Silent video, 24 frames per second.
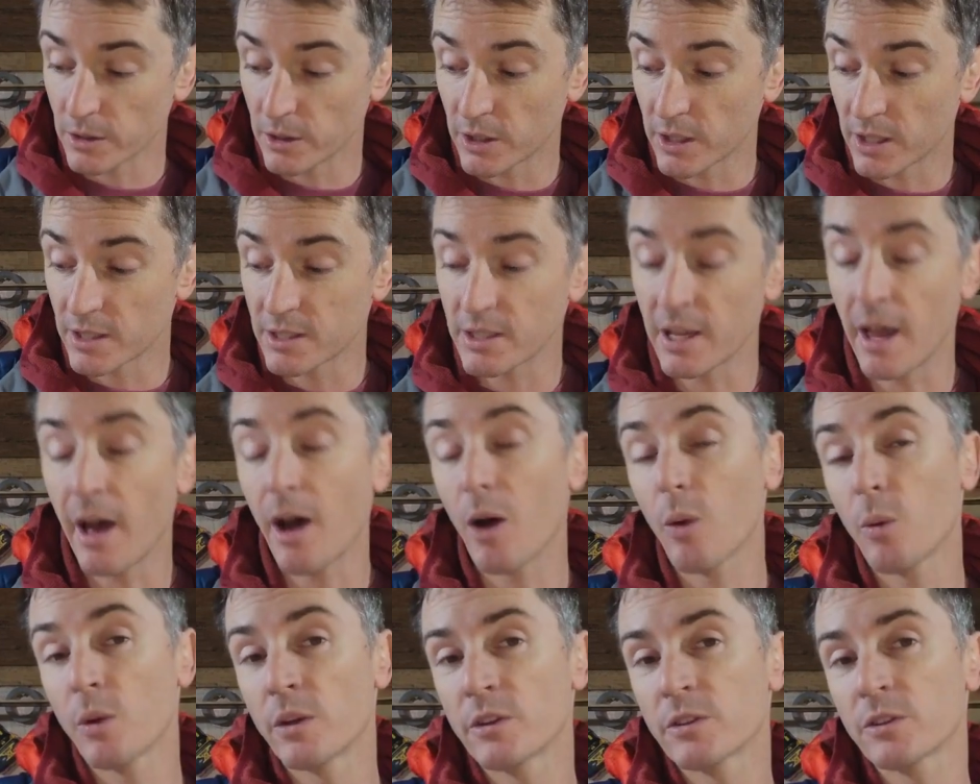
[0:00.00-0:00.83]
you can
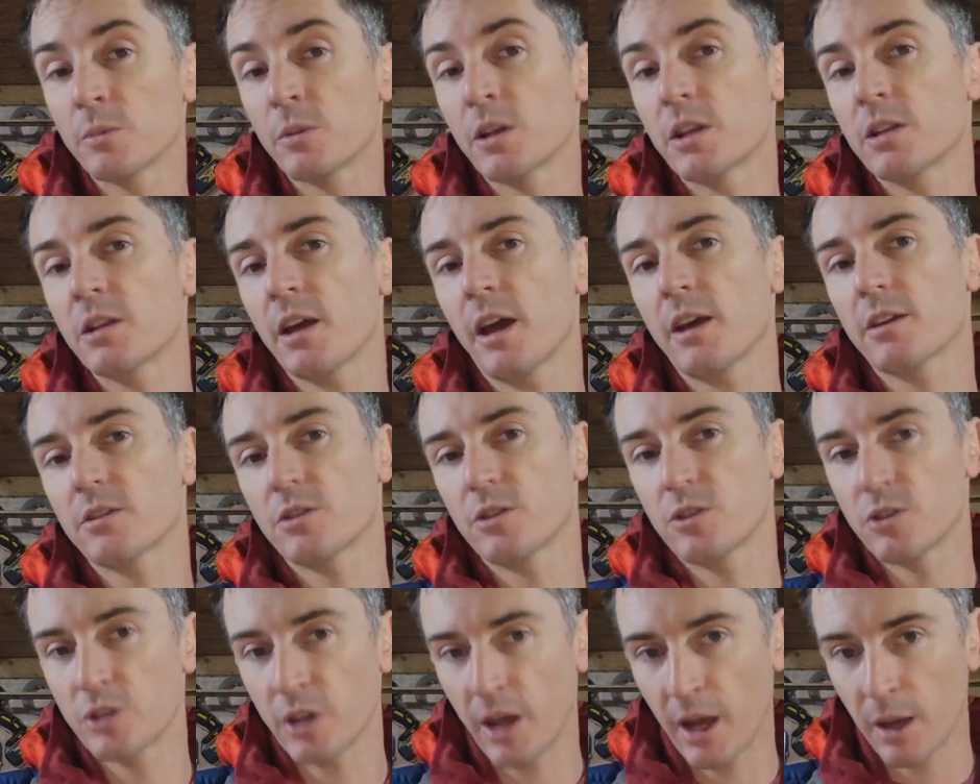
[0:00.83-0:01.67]
tell when somebody
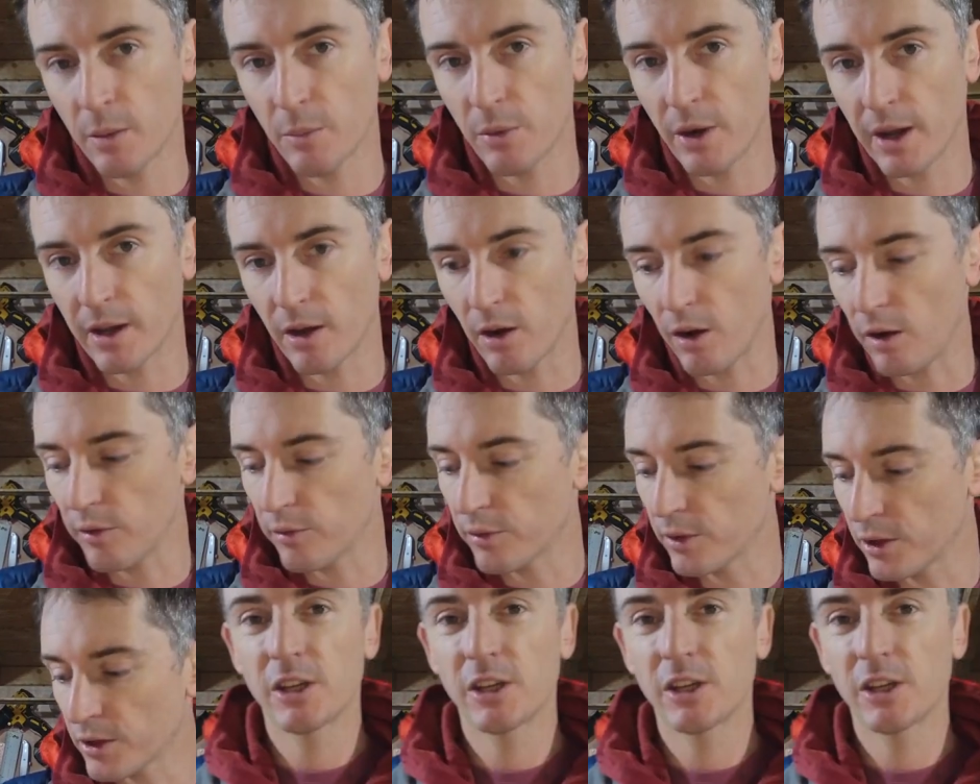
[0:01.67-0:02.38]
takes the chain brake off.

____

=== To do ===
Write out each entry exactly; any pictures stay out of the copy.

=== Answer for the task ===
Silent video, 24 frames per second.
[0:00.00-0:00.83]
you can
[0:00.83-0:01.67]
tell when somebody
[0:01.67-0:02.38]
takes the chain brake off.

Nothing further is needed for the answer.